Stored data

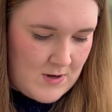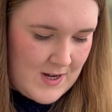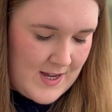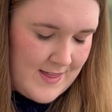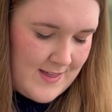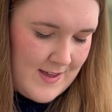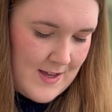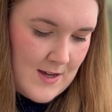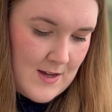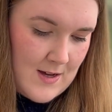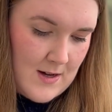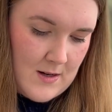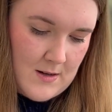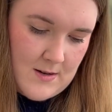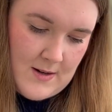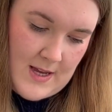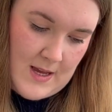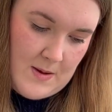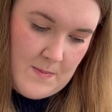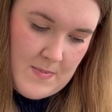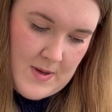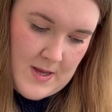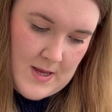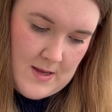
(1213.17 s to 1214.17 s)
I think I'll
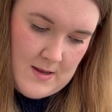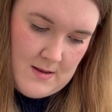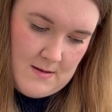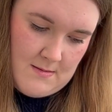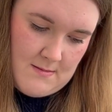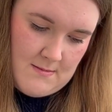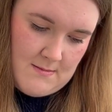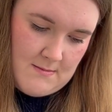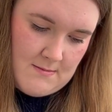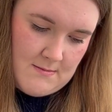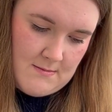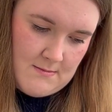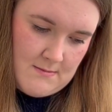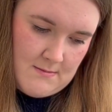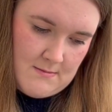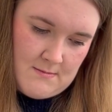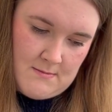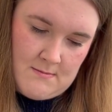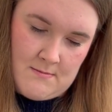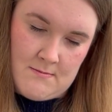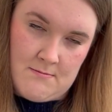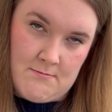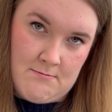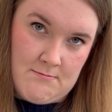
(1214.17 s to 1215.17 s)
keep it
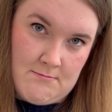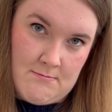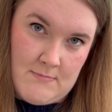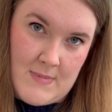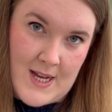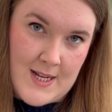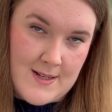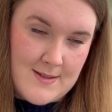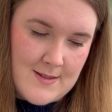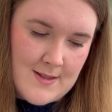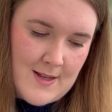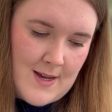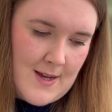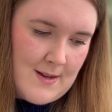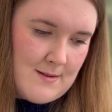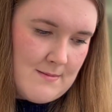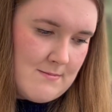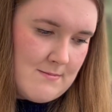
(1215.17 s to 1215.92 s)
as that.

#### Task details
Retype the data shown above exactly, excluding any picture it contains.

#### Solution
(1213.17 s to 1214.17 s)
I think I'll
(1214.17 s to 1215.17 s)
keep it
(1215.17 s to 1215.92 s)
as that.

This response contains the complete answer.